80 years later
Photo N.1
Salzburg, August 2025.
Some people are stepping on a stumbling stone near Mozart’s house. Here Otto Kemptner was arrested by the nazists and deported first to Dachau concentration camp and after to Buchenwald, where he died on 3rd May 1944. These kind of monuments reminds us of more than six million people murdered by the Nazis regime in WWII. Thousands of tourists come to Salzburg every August, and most of them do not even look at the street they are walking through. It seems that the victims are once again forgotten. Anyway, the stumbling stones are still important to maintain a vivid memory of the Nazis’ genocide against Jews, Roma, and Sinti, and to remind us that the victims weren’t just a number among many others.
Photo N.2
Salzburg, August 2025.
Some people are stepping on a stumbling stone.
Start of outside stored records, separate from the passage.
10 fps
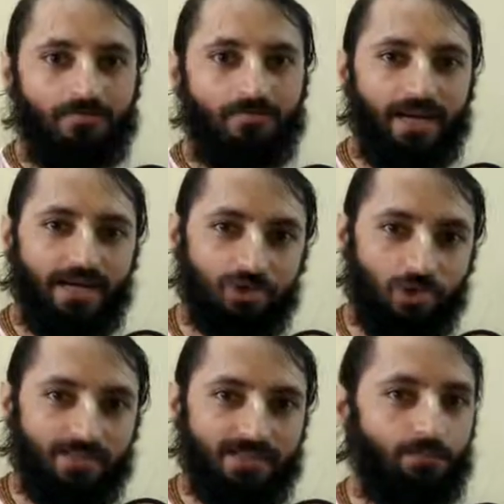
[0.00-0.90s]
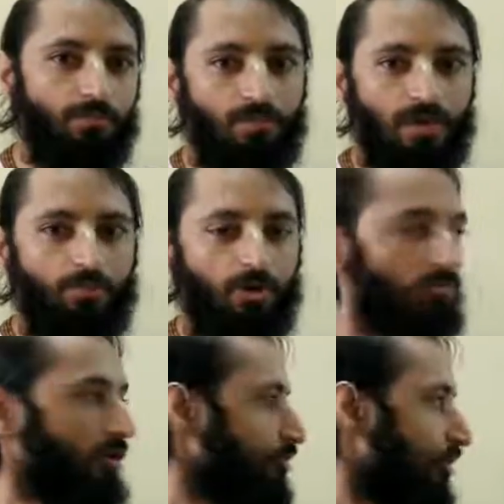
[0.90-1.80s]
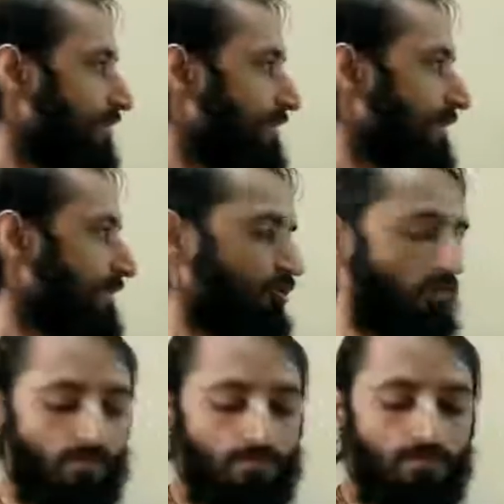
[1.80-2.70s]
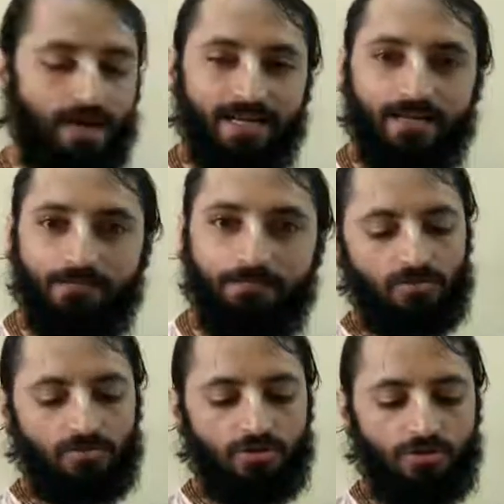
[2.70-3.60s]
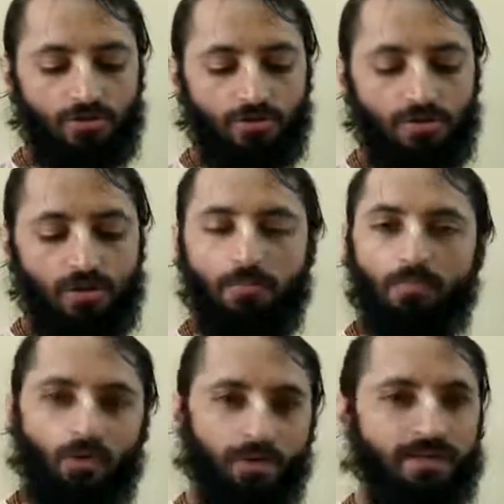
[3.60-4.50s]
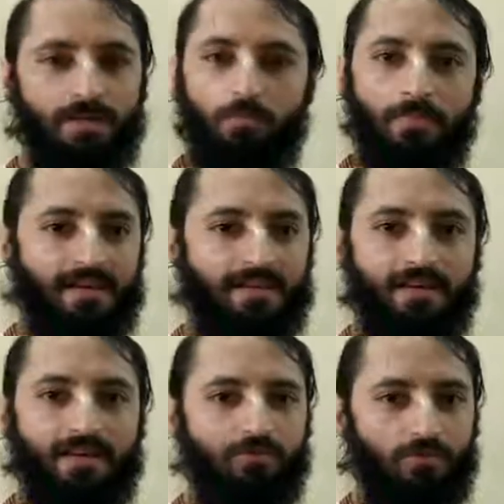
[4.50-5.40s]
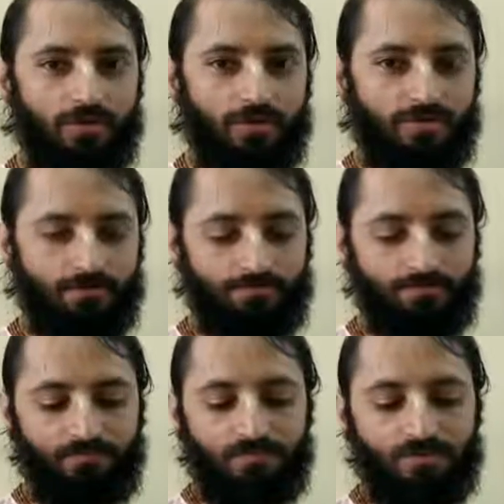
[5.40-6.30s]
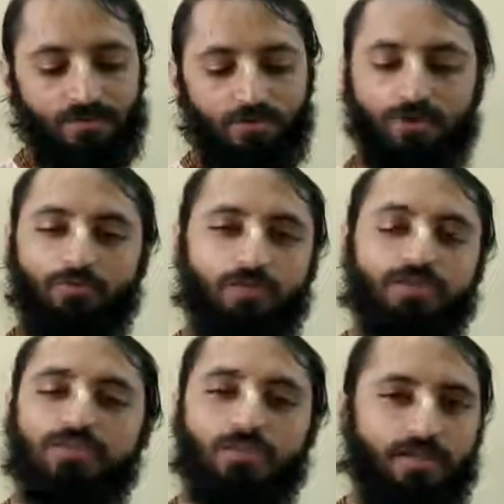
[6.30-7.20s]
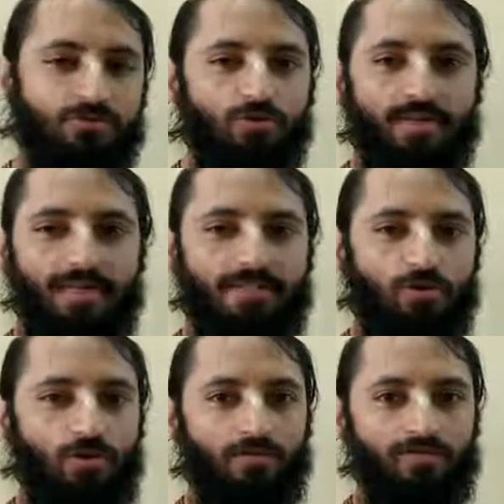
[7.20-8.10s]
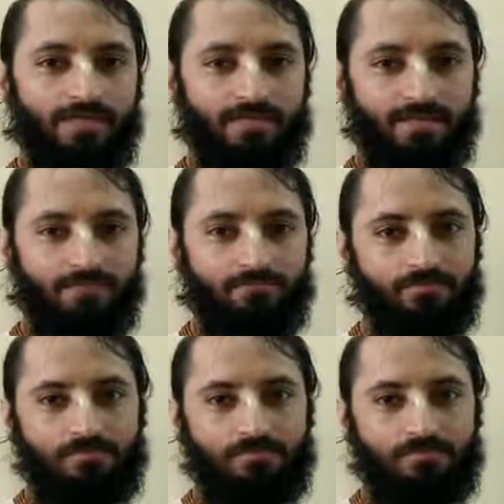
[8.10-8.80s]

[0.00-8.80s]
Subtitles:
Mind is always thing, Manmana, Bhavan, Bhakta, all these things. So, Mind. So, body, mind and words. So, he wants us to engage all of these three.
Here, Maria Rausch was arrested by the nazis and deported to Hartheim castle, where she was murdered in 1941. These kind of monuments reminds us of more than six million people murdered by the Nazis regime in WWII. Thousands of tourists come to Salzburg every August, and most of them do not even look at the street they are walking through. It seems that the victims are once again forgotten. Maria Rausch was murdered in Hartheim, near Linz. This was one of the six killing facilities of the Nazis program Aktion T4, which performed mass sterilizations and mass murder of “undesirable” members of German society. In Hartheim, about 18,000 people with physical and mental disabilities were murdered.